What we have sought to do is, rather than tie the disclosure obligation to the very broad, high level, necessarily opaque outline of scope, which is a document which was prepared to enable the core participants prospectively to decide whether or not they wished to apply to become core participants, we are seeking to tie the disclosure obligation to a more targeted, more focused understanding of what it is you are seeking to investigate in the course of Module 2.

So we are expressly asking that the government document providers provide material relevant to the key decisions, the people, the events, the matters that are really important.

So targeting the disclosure process in that way and the Rule 9 process in that way is not a derogation from the Inquiry’s obligation to obtain potentially relevant documents for subsequent disclosure; it is designed to make the process work more smoothly, more sensibly, and to ensure that the right documents are obtained.

As I said earlier, too much disclosure is as unhelpful as too little disclosure, and you may conclude, my Lady, that ultimately this debate comes down not to an analysis of whether or not there is some forensic unfairness in the process that you have adopted, but is actually one of engagement.

Because you may well conclude that the core participants feel that unless there is some means by which we can tell them what it is that we’re asking for over and above the disclosure of the provisional outline of scope, that they may feel that they have been denied a sufficient and proper opportunity to engage in that process.

But I can assure them – and as you in fact stated in your ruling in Module 1 – they will be provided with a monthly update of where we’ve got to in terms of the Rule 9 process and disclosure, and that will obviously reflect quite a lot more about the way in which we have been asking for documents and what we have been given.
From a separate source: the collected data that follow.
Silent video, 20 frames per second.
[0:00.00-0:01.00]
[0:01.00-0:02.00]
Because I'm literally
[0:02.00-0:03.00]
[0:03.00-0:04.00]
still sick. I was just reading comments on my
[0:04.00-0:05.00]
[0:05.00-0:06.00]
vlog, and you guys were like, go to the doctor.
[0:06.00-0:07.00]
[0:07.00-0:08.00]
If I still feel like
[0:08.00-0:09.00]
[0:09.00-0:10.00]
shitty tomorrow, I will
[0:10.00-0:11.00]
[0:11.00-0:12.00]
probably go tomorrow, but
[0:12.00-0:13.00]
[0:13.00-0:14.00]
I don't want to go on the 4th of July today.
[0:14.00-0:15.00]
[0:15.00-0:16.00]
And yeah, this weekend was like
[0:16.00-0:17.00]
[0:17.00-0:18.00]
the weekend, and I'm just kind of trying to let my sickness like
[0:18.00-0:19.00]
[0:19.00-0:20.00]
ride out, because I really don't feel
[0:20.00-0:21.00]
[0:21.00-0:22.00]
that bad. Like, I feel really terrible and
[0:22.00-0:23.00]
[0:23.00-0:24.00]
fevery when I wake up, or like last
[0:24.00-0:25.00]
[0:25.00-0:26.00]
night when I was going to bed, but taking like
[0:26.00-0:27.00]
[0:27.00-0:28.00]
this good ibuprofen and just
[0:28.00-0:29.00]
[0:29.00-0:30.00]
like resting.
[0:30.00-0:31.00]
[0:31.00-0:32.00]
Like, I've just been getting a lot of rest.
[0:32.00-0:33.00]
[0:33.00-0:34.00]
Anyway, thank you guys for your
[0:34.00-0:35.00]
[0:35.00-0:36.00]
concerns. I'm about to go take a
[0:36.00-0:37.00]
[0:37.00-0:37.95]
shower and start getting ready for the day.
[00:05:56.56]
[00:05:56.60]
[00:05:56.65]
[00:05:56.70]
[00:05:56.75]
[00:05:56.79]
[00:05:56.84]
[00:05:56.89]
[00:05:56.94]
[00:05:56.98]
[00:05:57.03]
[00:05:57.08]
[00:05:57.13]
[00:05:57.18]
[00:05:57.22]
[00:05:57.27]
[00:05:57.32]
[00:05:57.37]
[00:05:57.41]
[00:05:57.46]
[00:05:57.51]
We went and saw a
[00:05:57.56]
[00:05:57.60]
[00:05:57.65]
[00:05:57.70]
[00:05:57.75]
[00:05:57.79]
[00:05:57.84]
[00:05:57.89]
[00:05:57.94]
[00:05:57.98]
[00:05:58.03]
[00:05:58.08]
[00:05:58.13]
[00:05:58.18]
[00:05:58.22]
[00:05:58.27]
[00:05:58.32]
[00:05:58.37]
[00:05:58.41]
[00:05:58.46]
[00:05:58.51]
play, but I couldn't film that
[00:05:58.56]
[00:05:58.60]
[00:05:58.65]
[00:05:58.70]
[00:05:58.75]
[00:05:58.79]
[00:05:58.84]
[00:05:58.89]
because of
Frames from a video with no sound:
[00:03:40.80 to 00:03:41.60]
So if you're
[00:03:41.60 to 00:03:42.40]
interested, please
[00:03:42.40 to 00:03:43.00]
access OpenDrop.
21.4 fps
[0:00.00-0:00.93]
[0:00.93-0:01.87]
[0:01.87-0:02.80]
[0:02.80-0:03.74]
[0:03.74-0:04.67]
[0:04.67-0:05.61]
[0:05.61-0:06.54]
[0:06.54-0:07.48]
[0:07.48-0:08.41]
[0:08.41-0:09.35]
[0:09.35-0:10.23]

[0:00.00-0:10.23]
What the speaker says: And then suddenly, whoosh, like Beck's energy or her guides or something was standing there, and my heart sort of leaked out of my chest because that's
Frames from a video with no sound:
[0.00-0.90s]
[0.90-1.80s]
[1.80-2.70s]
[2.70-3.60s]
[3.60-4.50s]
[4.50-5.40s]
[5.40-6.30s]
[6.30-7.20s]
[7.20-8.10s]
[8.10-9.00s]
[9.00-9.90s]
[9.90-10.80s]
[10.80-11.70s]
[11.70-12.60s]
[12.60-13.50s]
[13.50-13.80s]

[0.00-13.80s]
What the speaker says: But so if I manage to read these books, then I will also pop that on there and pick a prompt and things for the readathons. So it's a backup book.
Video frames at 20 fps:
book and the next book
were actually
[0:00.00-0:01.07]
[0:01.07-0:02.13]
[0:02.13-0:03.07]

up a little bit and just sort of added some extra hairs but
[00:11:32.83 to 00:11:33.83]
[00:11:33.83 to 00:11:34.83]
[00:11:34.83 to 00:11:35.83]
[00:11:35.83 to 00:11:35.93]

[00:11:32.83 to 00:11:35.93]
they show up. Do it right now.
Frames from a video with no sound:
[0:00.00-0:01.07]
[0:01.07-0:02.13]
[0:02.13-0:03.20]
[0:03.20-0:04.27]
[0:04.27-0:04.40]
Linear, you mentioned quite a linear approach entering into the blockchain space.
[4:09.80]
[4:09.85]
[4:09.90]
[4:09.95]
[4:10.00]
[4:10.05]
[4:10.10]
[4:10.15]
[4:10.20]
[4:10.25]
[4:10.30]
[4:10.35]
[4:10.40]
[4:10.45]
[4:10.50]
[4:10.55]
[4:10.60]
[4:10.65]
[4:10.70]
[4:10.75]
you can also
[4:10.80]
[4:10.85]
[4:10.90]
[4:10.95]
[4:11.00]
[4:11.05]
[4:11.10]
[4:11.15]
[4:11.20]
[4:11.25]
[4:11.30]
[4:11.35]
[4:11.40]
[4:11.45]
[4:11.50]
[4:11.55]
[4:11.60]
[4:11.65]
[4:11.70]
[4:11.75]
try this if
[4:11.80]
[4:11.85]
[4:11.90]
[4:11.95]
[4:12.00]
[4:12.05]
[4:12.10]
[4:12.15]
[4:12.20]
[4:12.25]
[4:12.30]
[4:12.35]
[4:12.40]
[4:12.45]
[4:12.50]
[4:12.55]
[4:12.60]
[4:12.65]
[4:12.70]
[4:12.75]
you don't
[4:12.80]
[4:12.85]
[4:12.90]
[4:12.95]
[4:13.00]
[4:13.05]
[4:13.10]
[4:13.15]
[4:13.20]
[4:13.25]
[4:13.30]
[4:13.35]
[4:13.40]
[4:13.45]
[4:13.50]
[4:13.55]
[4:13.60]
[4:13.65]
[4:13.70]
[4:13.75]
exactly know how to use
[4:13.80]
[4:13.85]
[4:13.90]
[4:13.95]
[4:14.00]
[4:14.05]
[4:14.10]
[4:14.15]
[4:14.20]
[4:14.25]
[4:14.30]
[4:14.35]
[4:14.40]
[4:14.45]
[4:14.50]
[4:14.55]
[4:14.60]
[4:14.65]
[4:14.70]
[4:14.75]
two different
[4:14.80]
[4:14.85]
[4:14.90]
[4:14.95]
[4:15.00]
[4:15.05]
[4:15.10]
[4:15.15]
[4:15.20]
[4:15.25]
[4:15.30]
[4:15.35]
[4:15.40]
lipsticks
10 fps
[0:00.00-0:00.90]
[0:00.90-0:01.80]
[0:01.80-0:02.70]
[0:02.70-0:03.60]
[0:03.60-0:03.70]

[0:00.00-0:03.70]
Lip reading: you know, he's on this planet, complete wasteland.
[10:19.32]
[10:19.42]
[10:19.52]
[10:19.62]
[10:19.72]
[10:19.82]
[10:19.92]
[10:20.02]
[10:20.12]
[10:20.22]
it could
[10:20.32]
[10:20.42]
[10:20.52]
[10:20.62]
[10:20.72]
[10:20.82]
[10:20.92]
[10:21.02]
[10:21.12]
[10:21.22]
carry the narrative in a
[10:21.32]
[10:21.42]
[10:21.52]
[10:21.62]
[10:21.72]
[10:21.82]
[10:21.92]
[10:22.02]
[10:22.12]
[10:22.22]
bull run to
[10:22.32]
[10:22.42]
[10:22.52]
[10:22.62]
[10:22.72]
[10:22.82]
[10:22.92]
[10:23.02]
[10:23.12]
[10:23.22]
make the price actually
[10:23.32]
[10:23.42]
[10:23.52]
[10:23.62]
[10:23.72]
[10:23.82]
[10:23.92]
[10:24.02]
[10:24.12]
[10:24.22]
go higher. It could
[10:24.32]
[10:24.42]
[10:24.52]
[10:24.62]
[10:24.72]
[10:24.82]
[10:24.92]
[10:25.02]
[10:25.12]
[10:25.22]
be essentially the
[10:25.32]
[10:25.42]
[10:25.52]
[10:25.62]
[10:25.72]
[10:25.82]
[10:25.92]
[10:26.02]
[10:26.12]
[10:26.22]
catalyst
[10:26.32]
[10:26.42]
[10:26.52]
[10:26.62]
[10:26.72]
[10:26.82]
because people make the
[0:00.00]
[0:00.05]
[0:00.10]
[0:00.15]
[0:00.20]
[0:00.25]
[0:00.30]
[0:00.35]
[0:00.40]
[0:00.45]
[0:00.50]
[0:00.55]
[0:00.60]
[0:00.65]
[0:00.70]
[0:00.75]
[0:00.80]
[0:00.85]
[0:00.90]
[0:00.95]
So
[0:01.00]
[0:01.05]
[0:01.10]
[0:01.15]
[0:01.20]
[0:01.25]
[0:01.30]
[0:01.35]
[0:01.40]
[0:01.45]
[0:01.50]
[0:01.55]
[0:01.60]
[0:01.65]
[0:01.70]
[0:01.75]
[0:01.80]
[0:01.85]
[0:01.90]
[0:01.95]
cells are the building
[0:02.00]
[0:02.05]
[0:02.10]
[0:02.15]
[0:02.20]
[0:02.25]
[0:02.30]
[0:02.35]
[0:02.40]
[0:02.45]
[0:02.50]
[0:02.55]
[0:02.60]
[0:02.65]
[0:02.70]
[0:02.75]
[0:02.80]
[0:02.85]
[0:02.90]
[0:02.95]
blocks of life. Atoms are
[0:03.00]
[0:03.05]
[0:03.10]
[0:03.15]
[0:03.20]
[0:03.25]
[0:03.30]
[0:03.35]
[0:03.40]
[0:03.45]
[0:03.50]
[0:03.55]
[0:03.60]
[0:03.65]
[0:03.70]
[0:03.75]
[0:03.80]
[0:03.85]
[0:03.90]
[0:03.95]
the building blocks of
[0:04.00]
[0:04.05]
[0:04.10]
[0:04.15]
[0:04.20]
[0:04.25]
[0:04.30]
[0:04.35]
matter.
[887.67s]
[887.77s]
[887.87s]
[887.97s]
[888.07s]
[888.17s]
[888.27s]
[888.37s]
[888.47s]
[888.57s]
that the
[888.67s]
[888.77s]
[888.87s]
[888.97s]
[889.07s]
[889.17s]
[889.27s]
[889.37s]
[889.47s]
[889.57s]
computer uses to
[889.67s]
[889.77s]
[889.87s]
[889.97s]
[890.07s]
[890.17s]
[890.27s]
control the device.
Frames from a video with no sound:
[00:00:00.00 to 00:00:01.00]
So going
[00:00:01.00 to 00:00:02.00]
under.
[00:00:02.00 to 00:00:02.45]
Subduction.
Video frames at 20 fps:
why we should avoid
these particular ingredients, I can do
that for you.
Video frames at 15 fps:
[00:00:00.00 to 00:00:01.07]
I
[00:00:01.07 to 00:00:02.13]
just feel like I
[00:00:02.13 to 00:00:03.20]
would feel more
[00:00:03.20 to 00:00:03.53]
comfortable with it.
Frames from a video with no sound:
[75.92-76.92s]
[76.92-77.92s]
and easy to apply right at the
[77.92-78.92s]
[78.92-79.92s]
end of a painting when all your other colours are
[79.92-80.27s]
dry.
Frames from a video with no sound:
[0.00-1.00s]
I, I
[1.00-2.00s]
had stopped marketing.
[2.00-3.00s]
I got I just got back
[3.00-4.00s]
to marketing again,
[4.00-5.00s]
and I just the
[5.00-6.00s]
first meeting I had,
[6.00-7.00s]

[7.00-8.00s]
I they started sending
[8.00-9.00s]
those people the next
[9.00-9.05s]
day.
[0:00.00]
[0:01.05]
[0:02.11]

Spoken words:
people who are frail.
And, of course, as the documents are provided, they will necessarily be able to see what issues those documents go to, so they will immediately be able to assess which of the issues in the provisional outline of scope document those documents concern.

We would also wish to make the point that you may consider in due course that the time will come when there will have to be disclosure of a more granular or detailed list of issues because, as we get nearer to the point in the process where we start to make decisions about the likely witnesses, and what precisely the public hearing will look at, the CPs will need to have at that stage a better understanding of frankly what questions will be the areas which will be posed of the witnesses. So they will be bound to get at that stage a more detailed understanding, as I say, of the list of issues.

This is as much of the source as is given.